Трофимову не хотелось думать о делах, о затеянной Глушовым общей встрече Нового года, о готовящихся кострах; Трофимов разрешил по простой причине: они находились действительно в такой лесной глуши, где свет можно заметить только с неба, но немцы по ночам совершенно не летали, а под Новый год тем более никаких сюрпризов ожидать не приходилось. И людям нужно вздохнуть свободнее, и Трофимов разрешил зажечь два-три костра, и сделать еще то, что хотел и предлагал сделать Глушов.

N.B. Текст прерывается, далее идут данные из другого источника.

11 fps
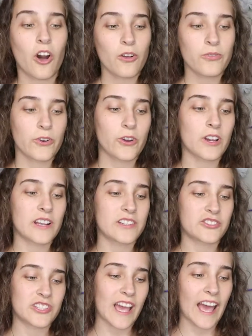Golfer
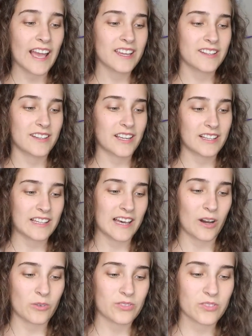Jack
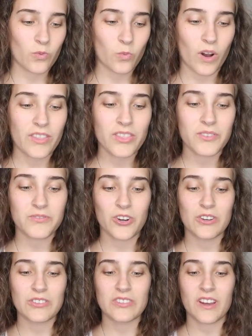Nicklaus won the
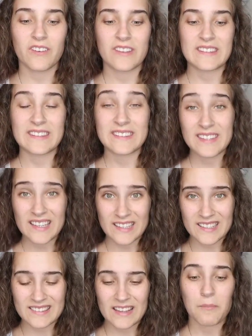first of his
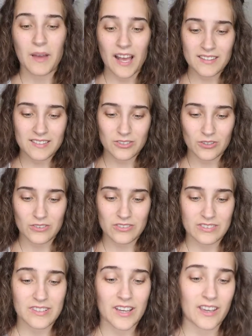six
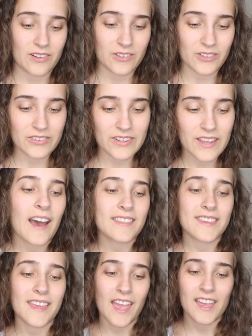Masters titles
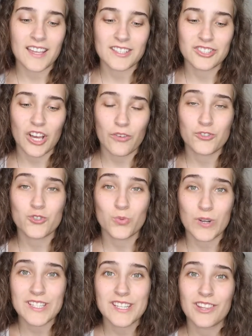at the age of
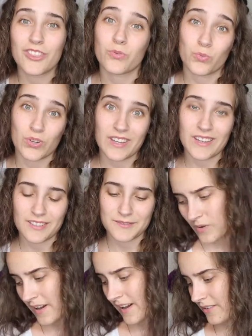23.
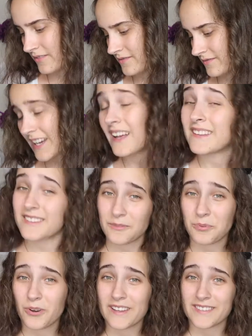Wow. It's
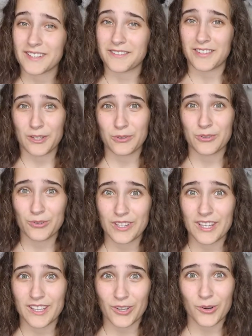impressive. He was
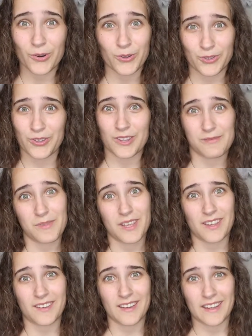only a year older than
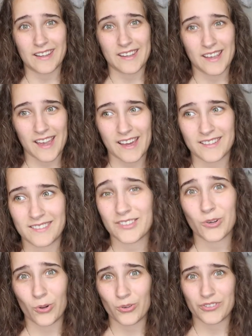me and he had his
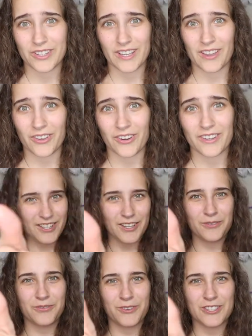goals together.
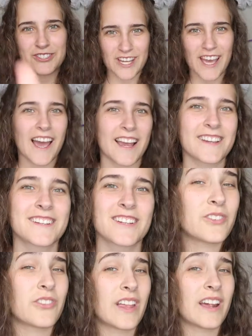Good for Jack!
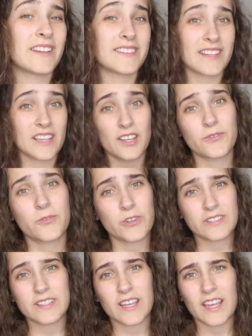So that is it
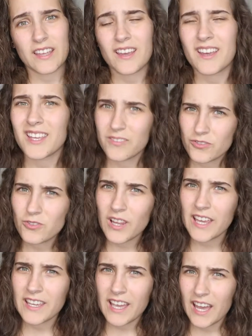for today. If you
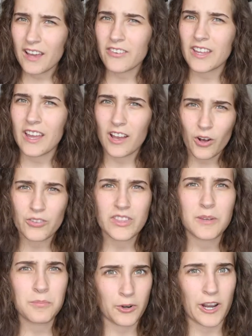like having a
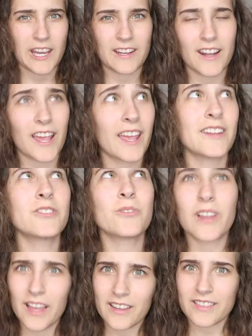healthy brain and you
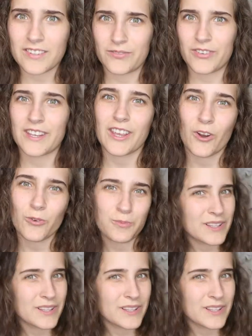like this video,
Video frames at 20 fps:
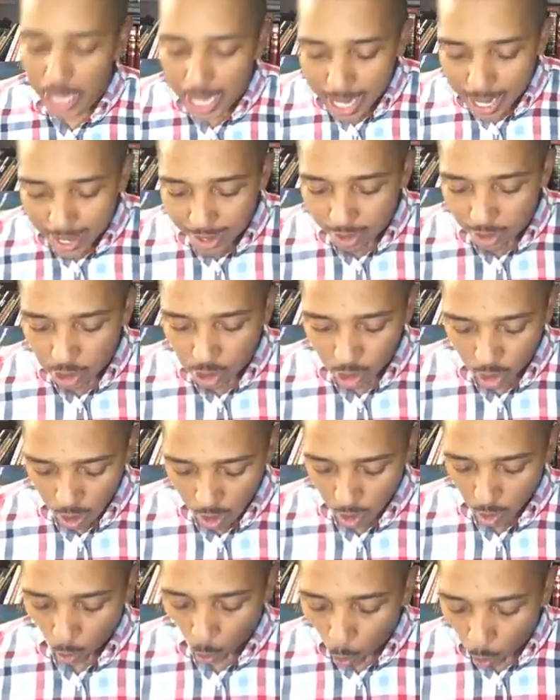Here's
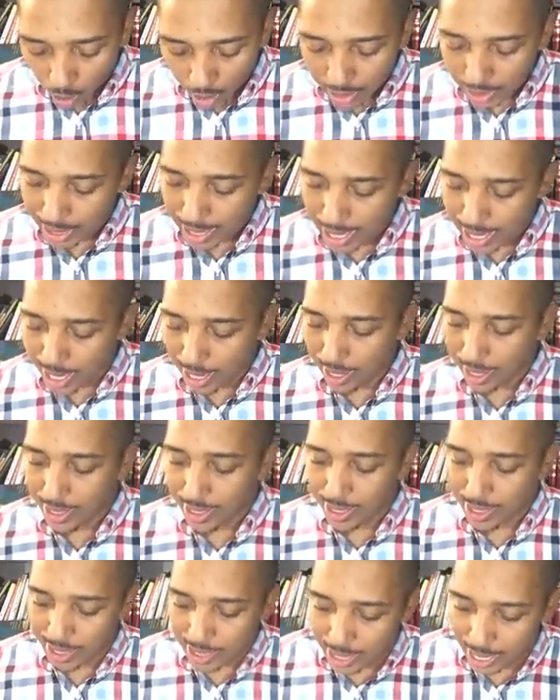what it
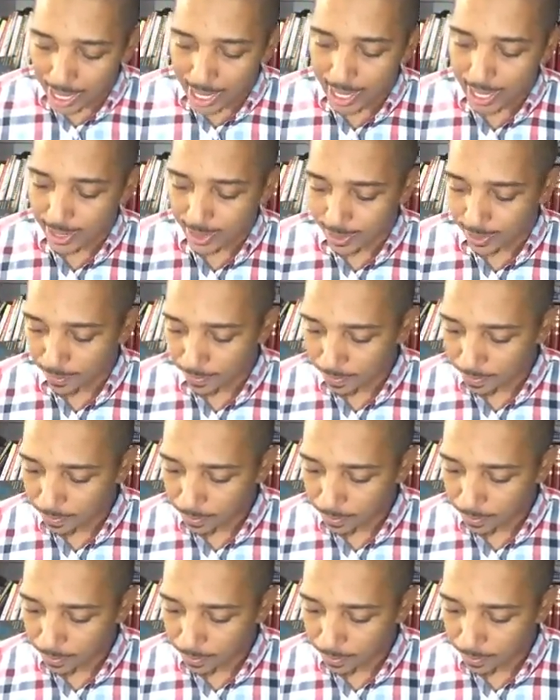says.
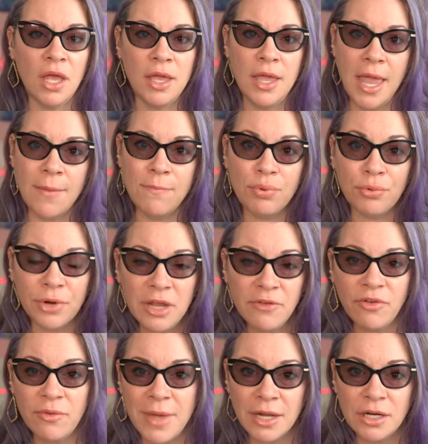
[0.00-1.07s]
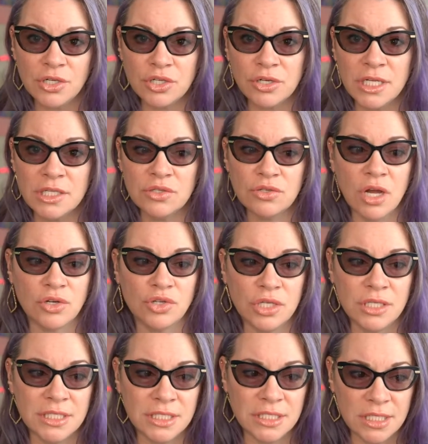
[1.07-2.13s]
a brief amount of jury
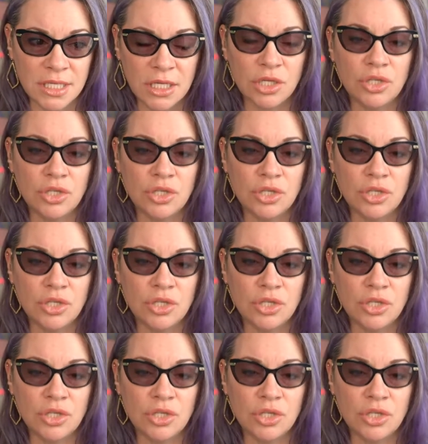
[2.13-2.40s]
instructions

Трофимов даже вздрогнул: ему показалось, что эта Павла Лопухова из Филипповки никуда не ушла, а сидит по-прежнему в землянке и глядит из своего угла на него. Он усмехнулся — табуретка пуста, и только дежурный, присев у печурки, неумело зашивал на себе отставшую от ворота нижнюю рубаху, низко держа голову, и время от времени, забываясь, трудно и шумно вздыхал от непривычной работы. И, сам того не желая, Трофимов стал думать о женщине, с которой только что разговаривал, и чем больше думал, тем сильнее нарастало в нем внутреннее беспокойство; ведь вот он, кадровый военный, оказался совершенно в непривычных условиях, и вынужден отвечать за очень разных людей, а знает он их плохо; солдат ведь одно, а вот такая двадцатитрехлетняя — «Алексеевна», только что сидевшая перед ним, совсем другое, и он обязан все учитывать и решать за всех.